Minority leader of the Oklahoma House of Representatives
- In office 1976–1978
- Preceded by: Charles Ford
- Succeeded by: Neal McCaleb

Member of the Oklahoma House of Representatives from the 83rd district
- In office 1971–1979
- Preceded by: Ralph Gordon Thompson
- Succeeded by: Stanley W. Alexander

Personal details
- Born: September 27, 1938 Oklahoma City, Oklahoma, United States
- Died: June 12, 2025 (aged 86) Oklahoma City, Oklahoma, United States
- Political party: Republican

= Kent Frates =

Kent F. Frates was an American politician who represented the 83rd district of the Oklahoma House of Representatives from 1971 to 1979. He was also House's minority leader from 1976 to 1978.

==Biography==
Kent F. Frates was born on September 27, 1938, in Oklahoma City.
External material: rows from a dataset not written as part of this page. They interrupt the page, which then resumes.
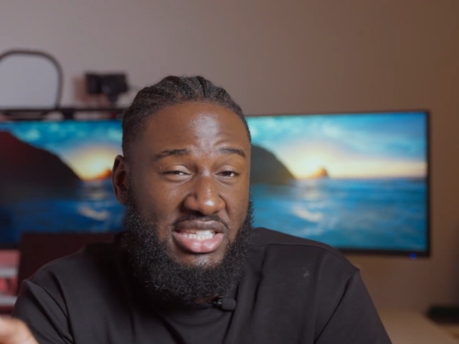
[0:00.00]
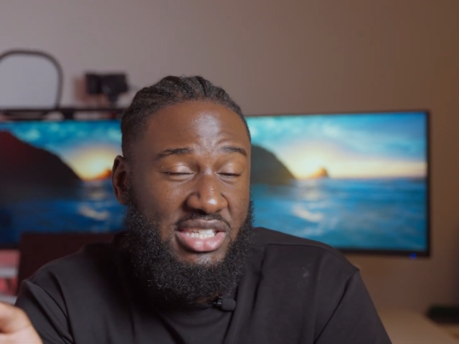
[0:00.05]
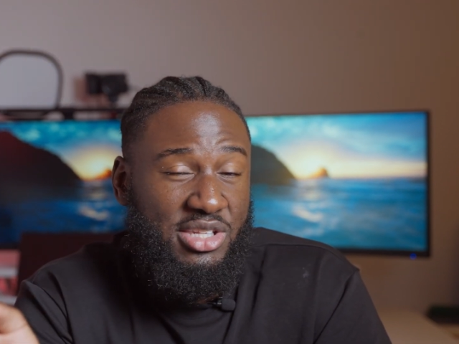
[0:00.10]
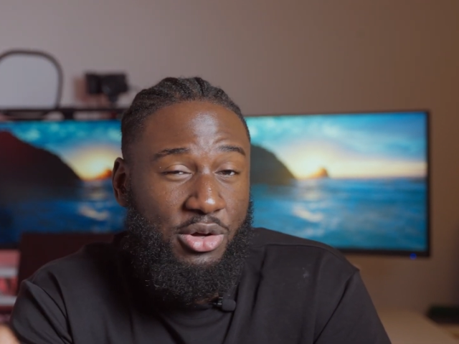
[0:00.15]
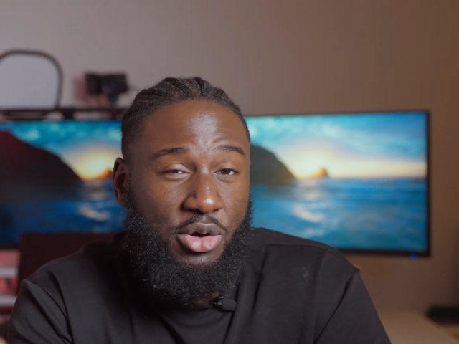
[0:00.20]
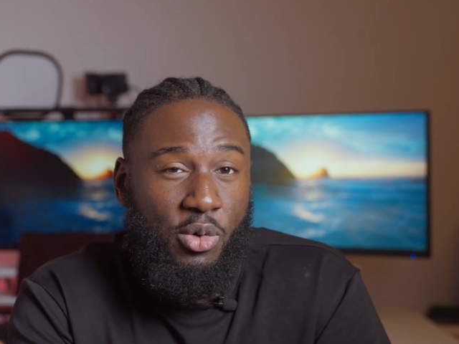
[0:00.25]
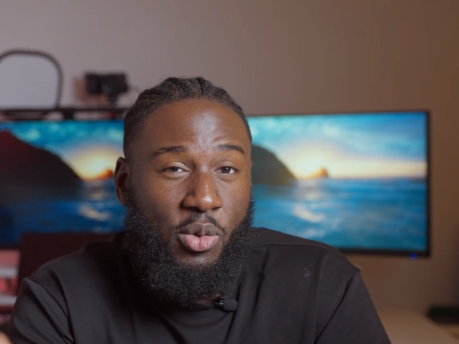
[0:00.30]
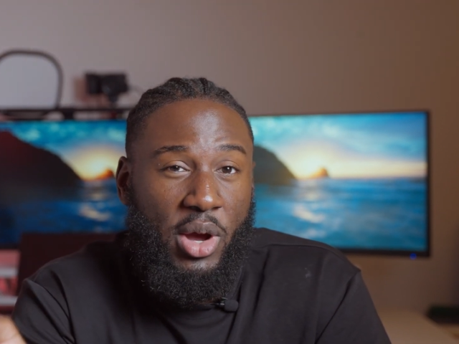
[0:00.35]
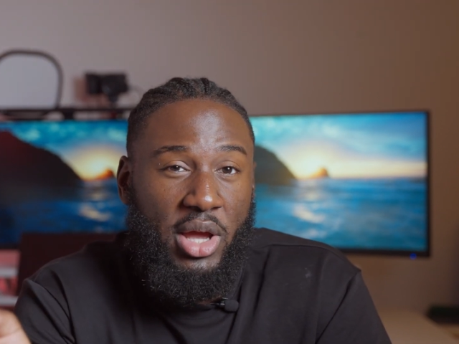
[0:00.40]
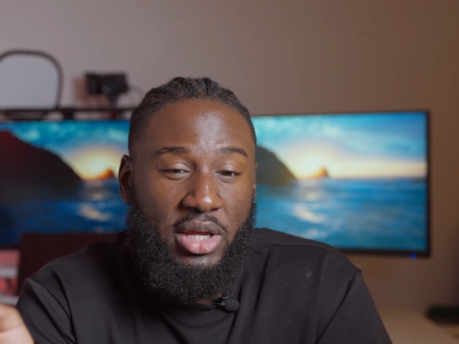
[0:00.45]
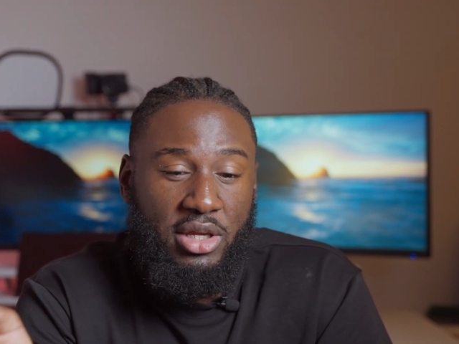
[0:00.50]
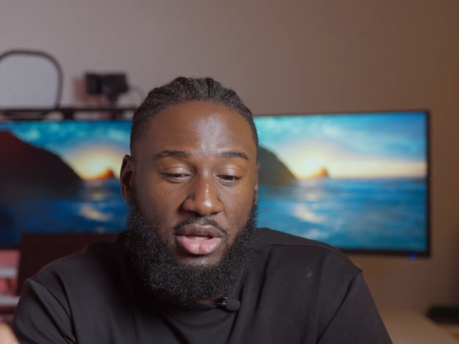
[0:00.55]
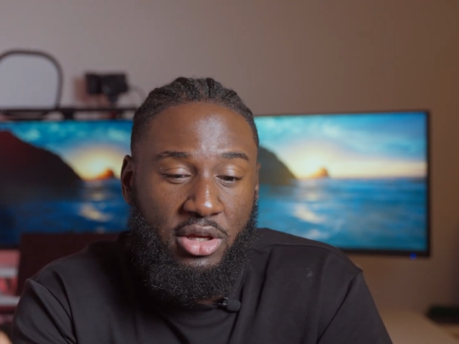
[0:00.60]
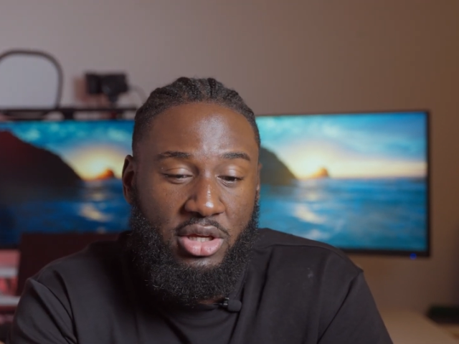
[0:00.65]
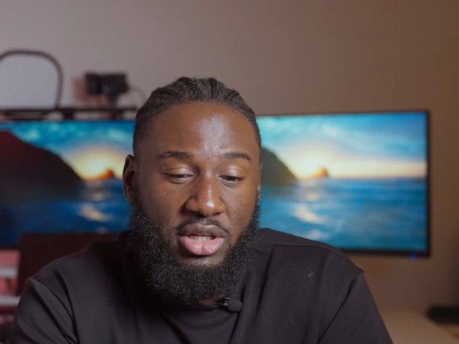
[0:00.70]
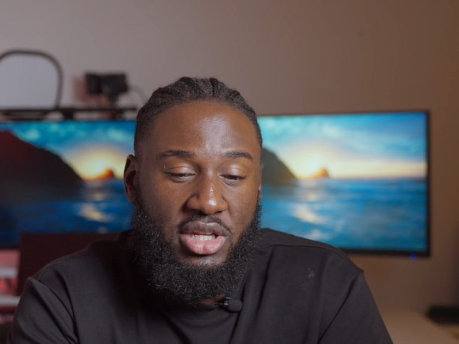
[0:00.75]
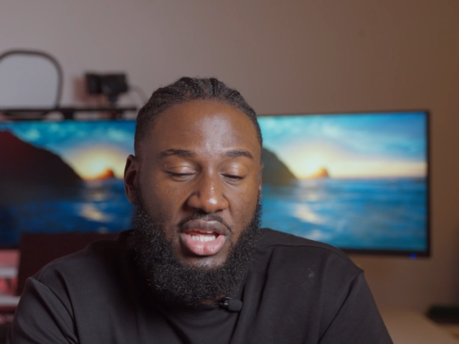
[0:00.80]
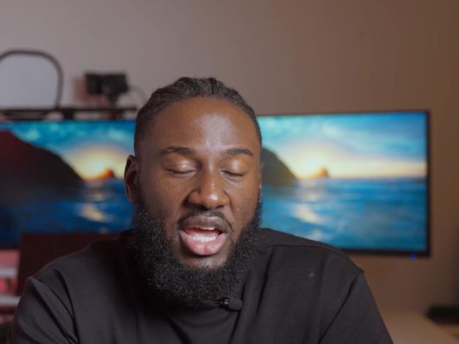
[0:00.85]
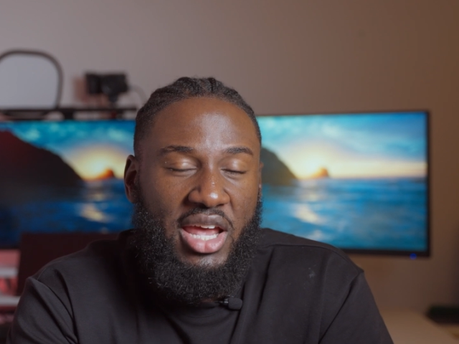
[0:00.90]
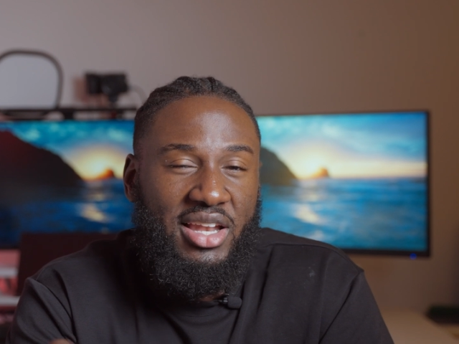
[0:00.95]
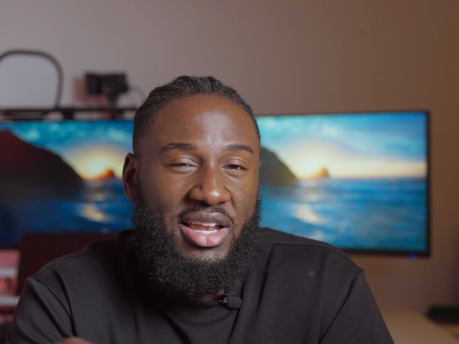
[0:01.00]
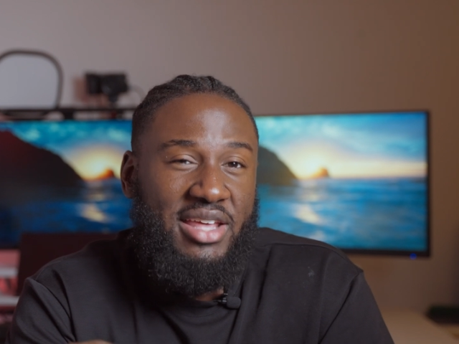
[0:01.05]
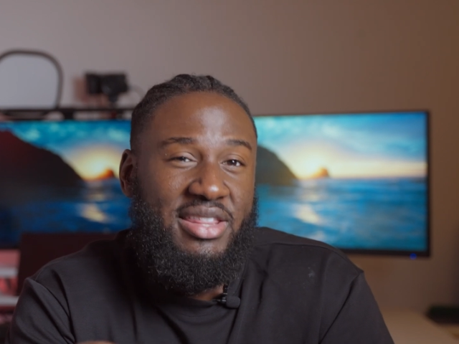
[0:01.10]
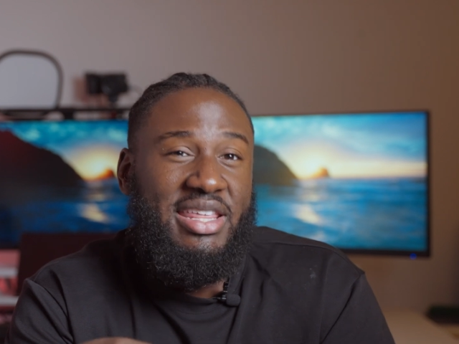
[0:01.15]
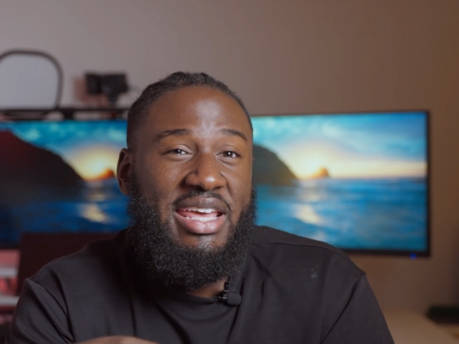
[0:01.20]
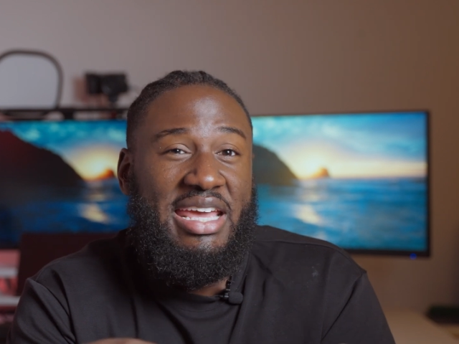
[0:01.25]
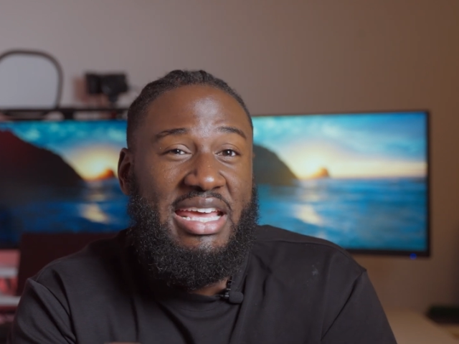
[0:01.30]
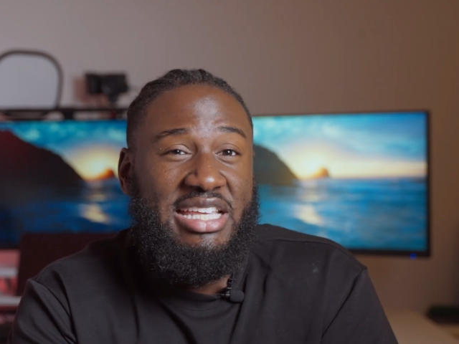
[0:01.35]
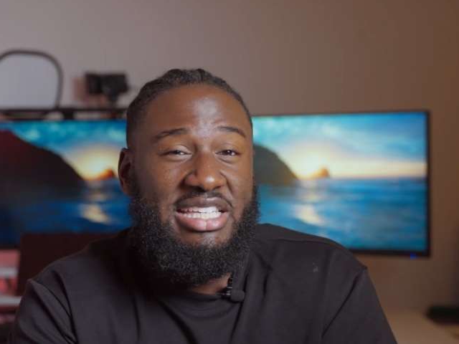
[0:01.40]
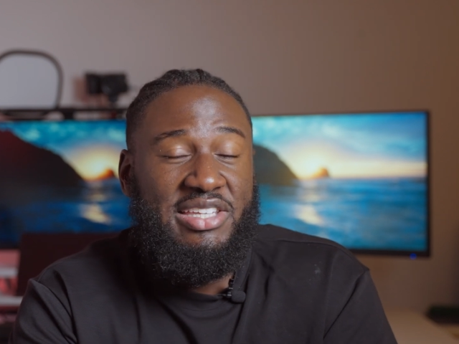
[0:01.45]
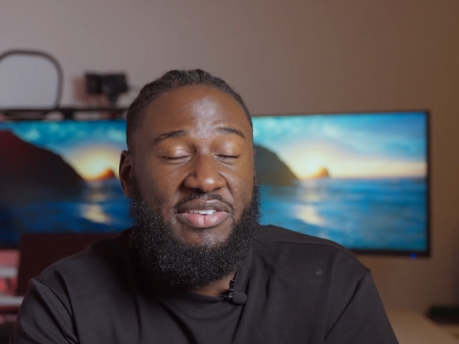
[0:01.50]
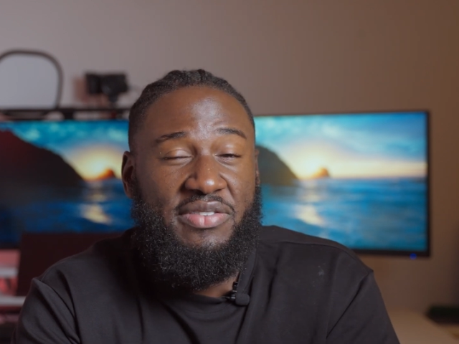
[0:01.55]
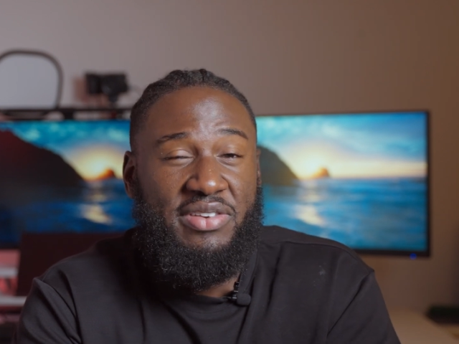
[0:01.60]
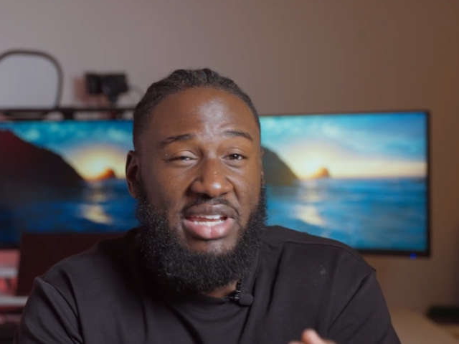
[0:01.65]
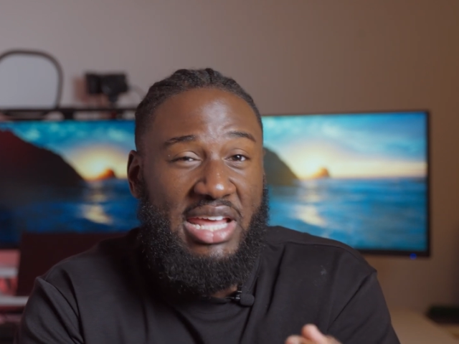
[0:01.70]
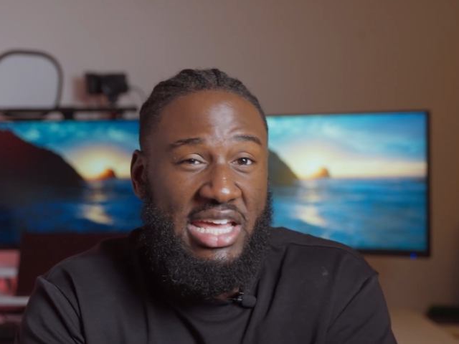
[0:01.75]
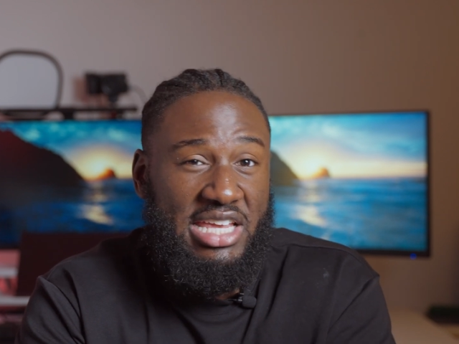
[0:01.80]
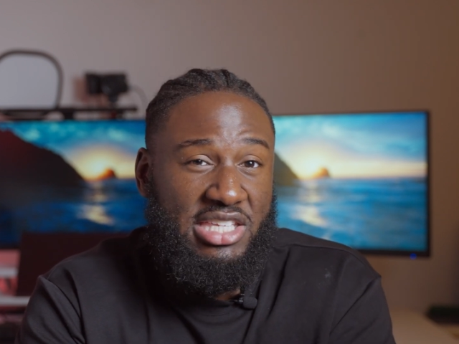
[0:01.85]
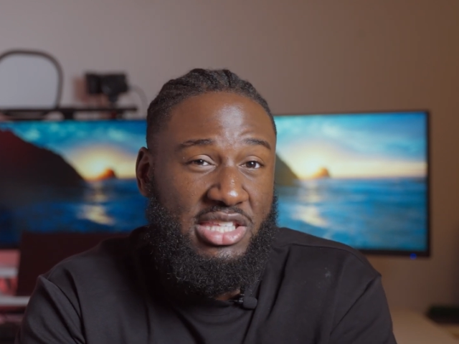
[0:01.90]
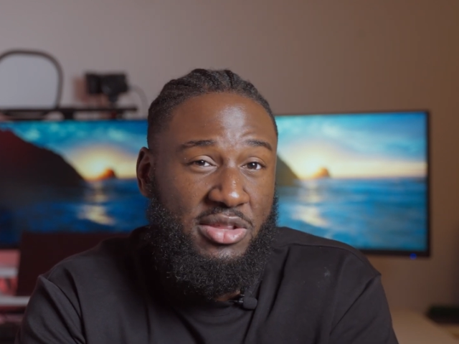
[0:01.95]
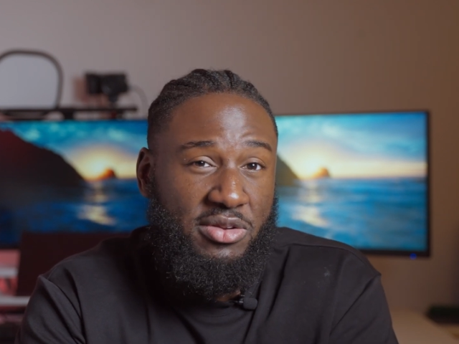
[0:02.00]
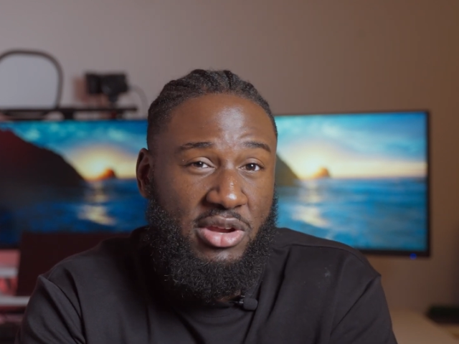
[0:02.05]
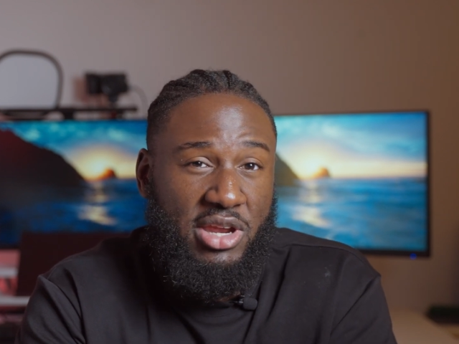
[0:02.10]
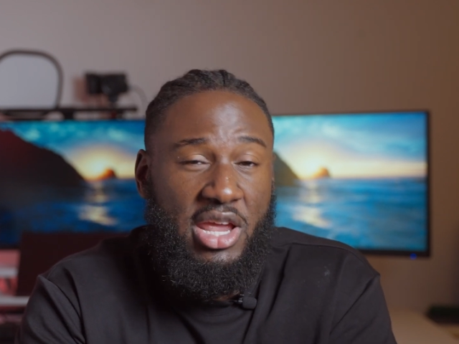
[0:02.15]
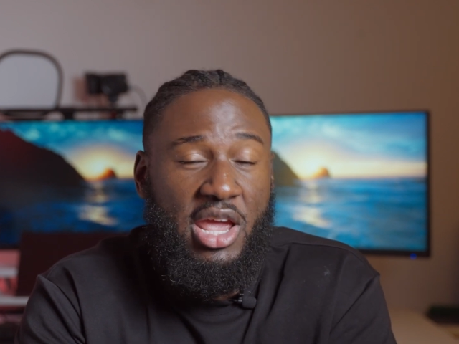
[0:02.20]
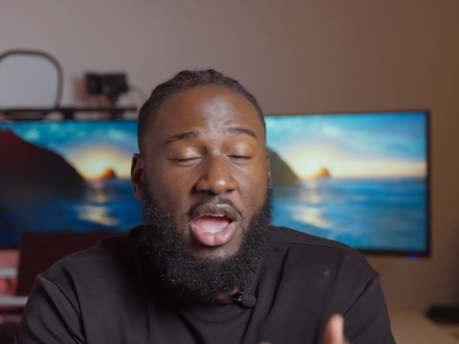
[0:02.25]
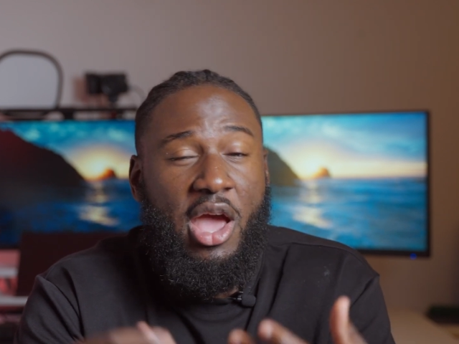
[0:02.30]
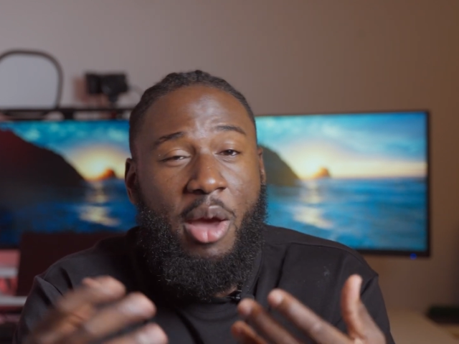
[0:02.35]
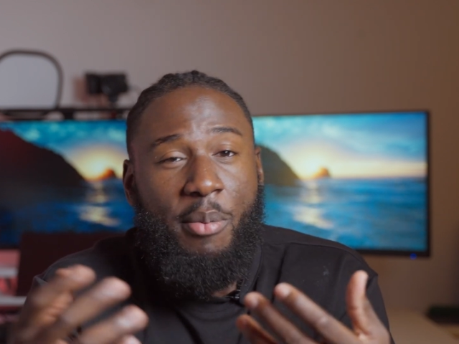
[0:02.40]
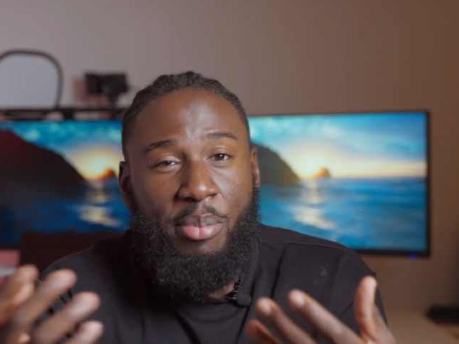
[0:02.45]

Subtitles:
still quite good, like the A7S III,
He attended Casady School, and he graduated from Stanford University and the University of Arkansas School of Law in 1964. He served in the United States Air Force Reserves from 1960 to 1966. A member of the Republican Party, he represented the 83rd district in the Oklahoma House of Representatives from 1971 to 1979. He was preceded in office by Ralph Gordon Thompson and succeeded by Stanley W. Alexander. From 1976 to 1978, he was the minority leader of the Oklahoma House of Representatives. He died on June 12, 2025, in Oklahoma City.